Virtual Time – Jefferson 1985
Justin LaPre sent me a tweet last week, “I think you would enjoy reading ‘Virtual Time’ by David Jefferson. Give it a read if you find yourself with some down time. ” Thank you Justin, I did read it and I thought it was absolutely wonderful!
This paper has time warps, space-time, matter and anti-matter, and more! It’s also easy to read and a refreshingly different take on distributed systems.
Lamport (‘Time, Clocks, and the Ordering of Events in a distributed system’ – #themorningpaper no. 15) seems to have been among the first to recognize that real-time temporal order, simultaneity, and causality between events in a distributed system bear a strong resemblance to the same concepts in special relativity. In particular, he showed that the real-time temporal relationships happens before and happens after that are operationally definable within a distributed system form only a partial order instead of a total order, and that distinct concurrent events are incomparable under that partial order. He further showed that it is always possible to effectively extend this partial order to a total order by defining a system of artificial clocks, one clock for each process, that labels each event with a unique value from a totally ordered set in a manner consistent with the partial order. The important point for our purposes is that he gives an algorithm for accomplishing this, starting from a particular execution of a distributed system and yielding an assignment of totally ordered clock values to the events of that execution.
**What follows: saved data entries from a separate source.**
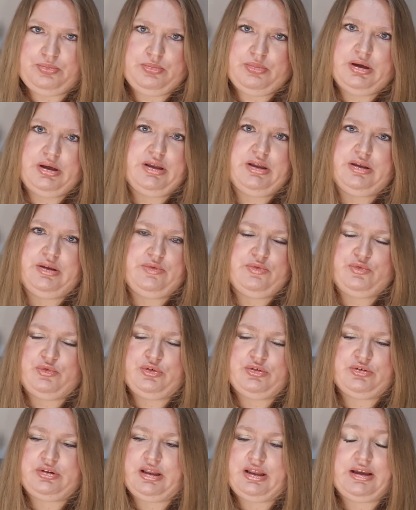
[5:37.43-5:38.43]
It
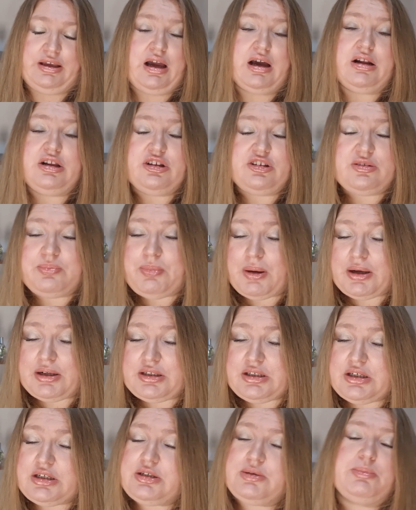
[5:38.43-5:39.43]
was like
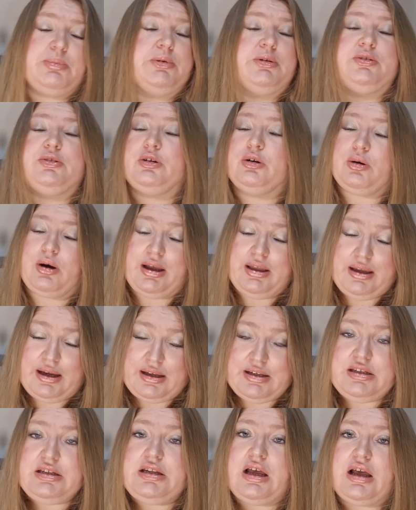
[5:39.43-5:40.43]
unexpected, so I
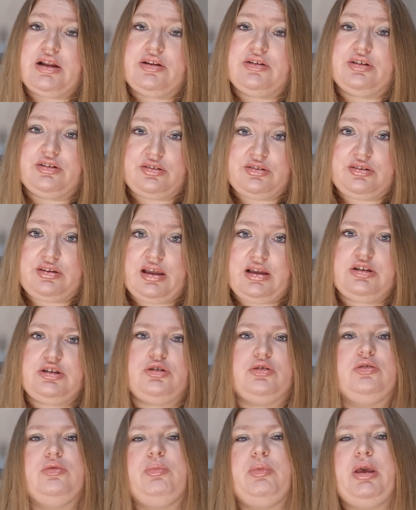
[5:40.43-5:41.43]
did had this scent
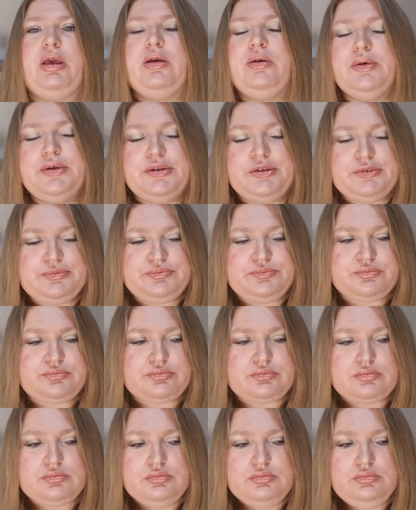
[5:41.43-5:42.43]
on me,
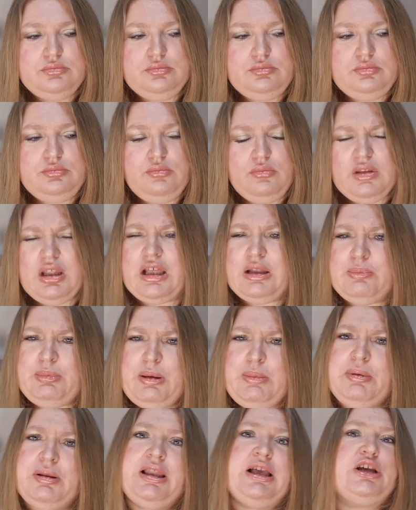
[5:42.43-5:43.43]
and
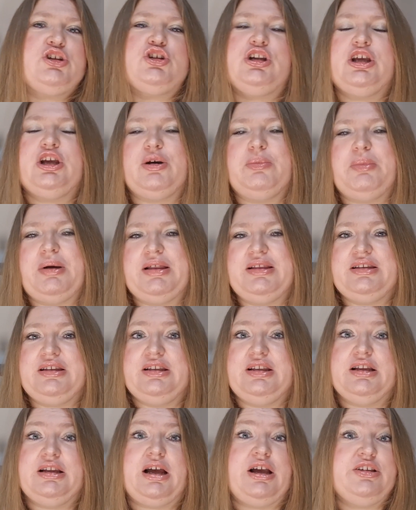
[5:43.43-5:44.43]
people actually commented
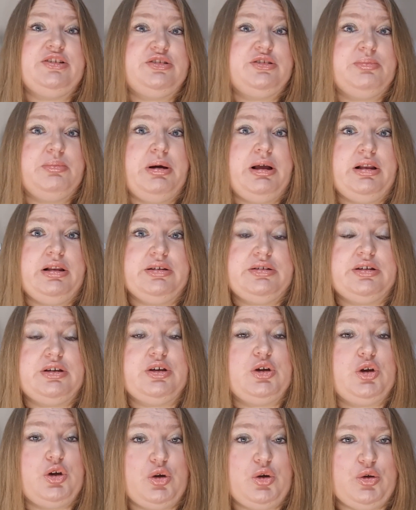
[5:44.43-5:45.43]
that I smelled
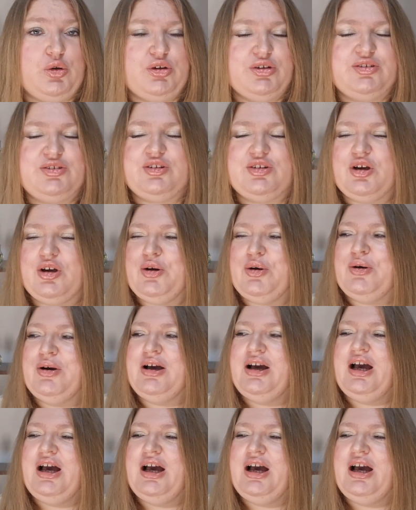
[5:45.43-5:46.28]
good. So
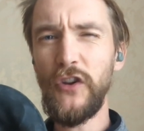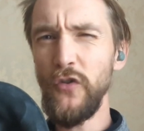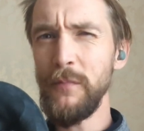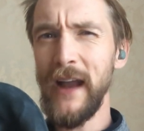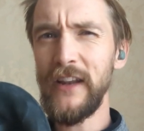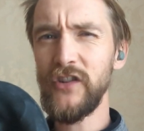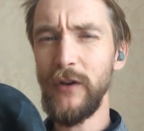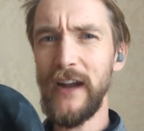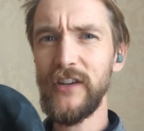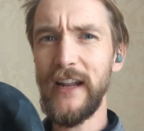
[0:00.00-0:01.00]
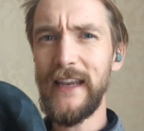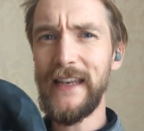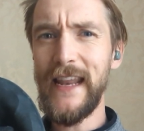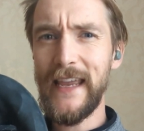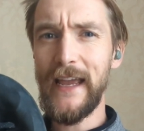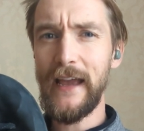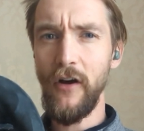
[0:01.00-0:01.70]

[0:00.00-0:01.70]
do manage to actually nick it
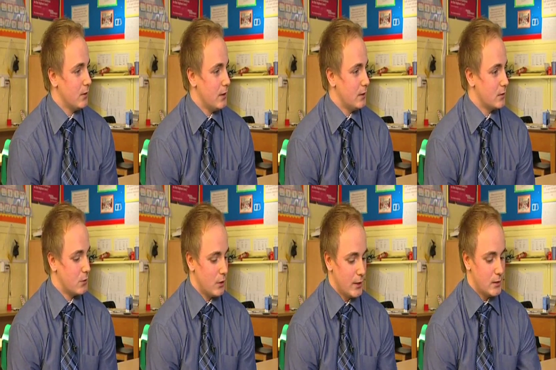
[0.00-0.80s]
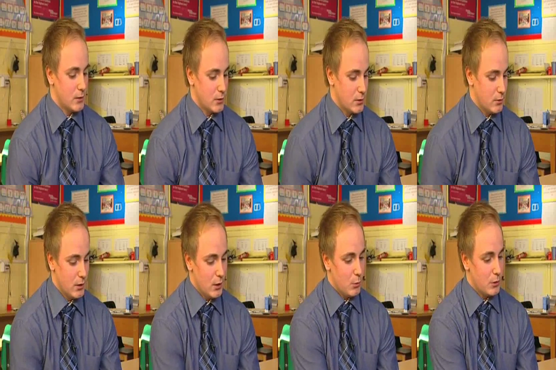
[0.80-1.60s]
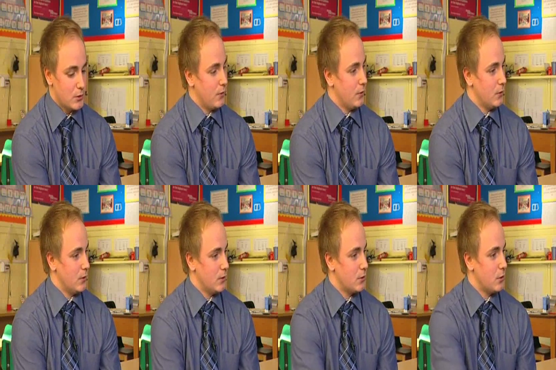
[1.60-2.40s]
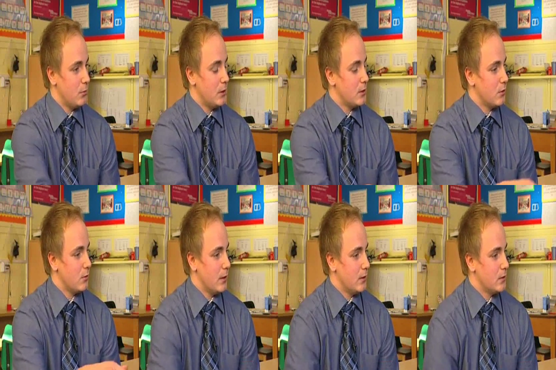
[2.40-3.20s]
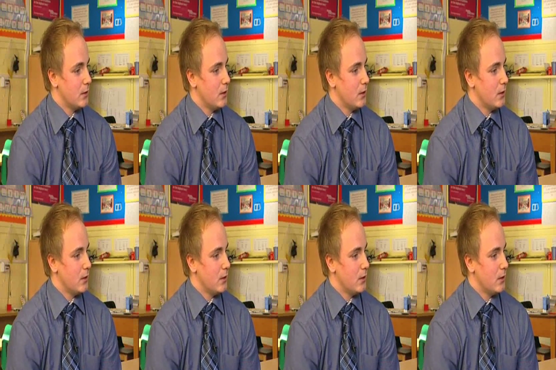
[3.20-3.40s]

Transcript: and it's quite easy just to put something under, zoom in, zoom out.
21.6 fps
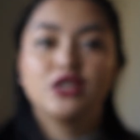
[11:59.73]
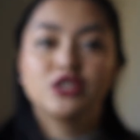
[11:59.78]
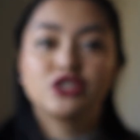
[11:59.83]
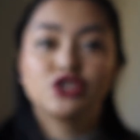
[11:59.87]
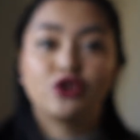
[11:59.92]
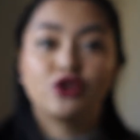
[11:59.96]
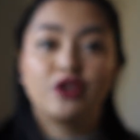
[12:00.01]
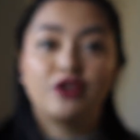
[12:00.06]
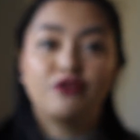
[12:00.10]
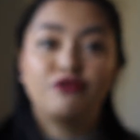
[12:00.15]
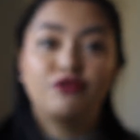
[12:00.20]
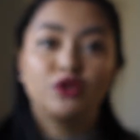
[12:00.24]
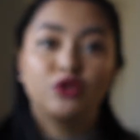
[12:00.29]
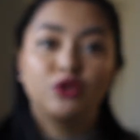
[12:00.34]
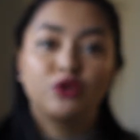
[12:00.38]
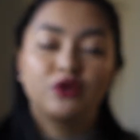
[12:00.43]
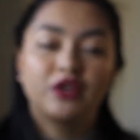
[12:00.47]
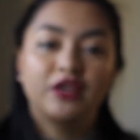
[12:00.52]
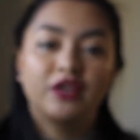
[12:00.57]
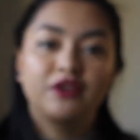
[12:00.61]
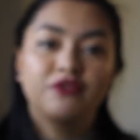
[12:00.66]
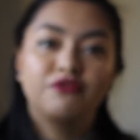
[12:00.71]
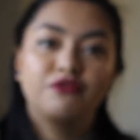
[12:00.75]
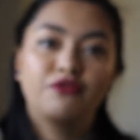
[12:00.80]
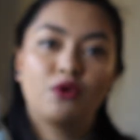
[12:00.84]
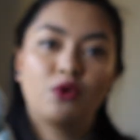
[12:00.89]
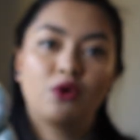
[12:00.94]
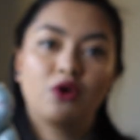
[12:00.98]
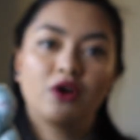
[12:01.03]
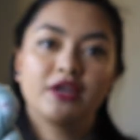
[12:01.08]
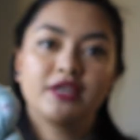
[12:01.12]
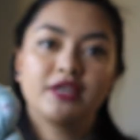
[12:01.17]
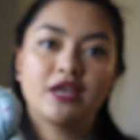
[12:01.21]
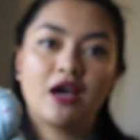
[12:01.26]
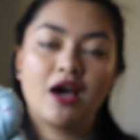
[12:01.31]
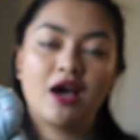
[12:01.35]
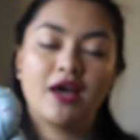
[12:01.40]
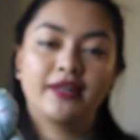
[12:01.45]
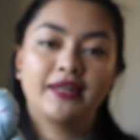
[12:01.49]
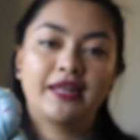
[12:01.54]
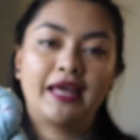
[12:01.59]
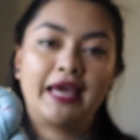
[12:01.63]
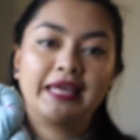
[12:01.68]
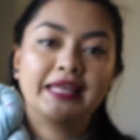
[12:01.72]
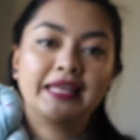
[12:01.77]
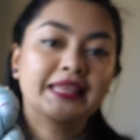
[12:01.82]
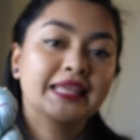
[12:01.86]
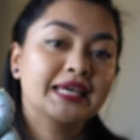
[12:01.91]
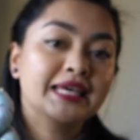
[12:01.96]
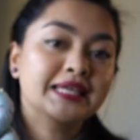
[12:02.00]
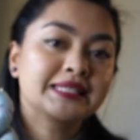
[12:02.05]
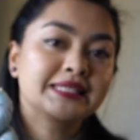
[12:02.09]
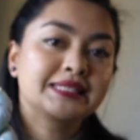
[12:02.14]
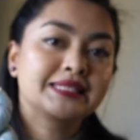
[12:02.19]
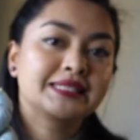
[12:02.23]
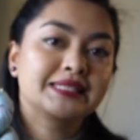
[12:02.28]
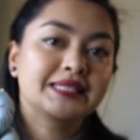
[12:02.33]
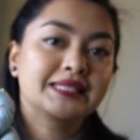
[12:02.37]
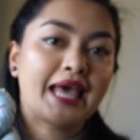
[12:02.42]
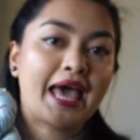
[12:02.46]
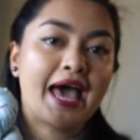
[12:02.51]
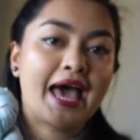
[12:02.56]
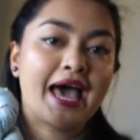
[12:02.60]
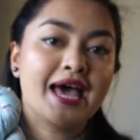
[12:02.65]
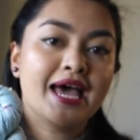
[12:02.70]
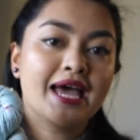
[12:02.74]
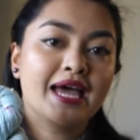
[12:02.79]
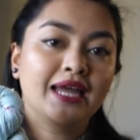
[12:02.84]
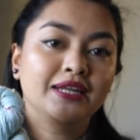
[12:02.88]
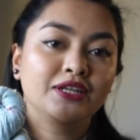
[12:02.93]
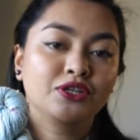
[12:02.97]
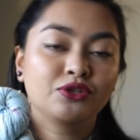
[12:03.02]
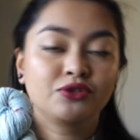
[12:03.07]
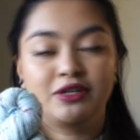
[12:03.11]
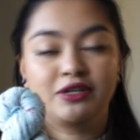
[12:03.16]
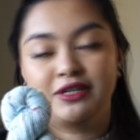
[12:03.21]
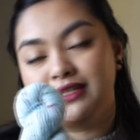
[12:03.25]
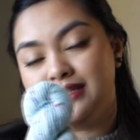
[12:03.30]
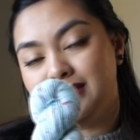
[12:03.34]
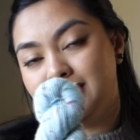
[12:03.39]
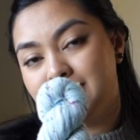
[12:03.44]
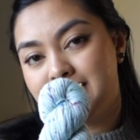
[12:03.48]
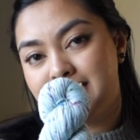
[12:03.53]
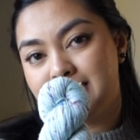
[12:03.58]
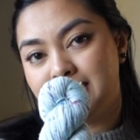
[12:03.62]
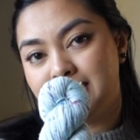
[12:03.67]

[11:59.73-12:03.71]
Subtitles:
So if you're looking for a yarn like this, and you're in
The virtual time approach exploits the same mechanisms, but in reverse:
With virtual time we do the reverse: we assume that every event is labeled with a clock value from a totally ordered virtual time scale in a manner obeying Lamport’s Clock Conditions (Rules 1 and 2), and we show how to unfold a fast concurrent execution (i.e., a wide and shallow partial ordering that is consistent with the total ordering). The Time Warp mechanism (which we describe in Section 4) is thus an inverse of Lamport’s algorithm. One of the virtues of adopting the virtual time paradigm is that we can reason correctly about the relations before and after in virtual time, using ordinary Newtonian intuition. The more difficult “relativistic” reasoning that Lamport shows is necessary to understand before and after in real time is unnecessary for virtual time. In a very practical sense virtual time is easier to understand and reason about than real time.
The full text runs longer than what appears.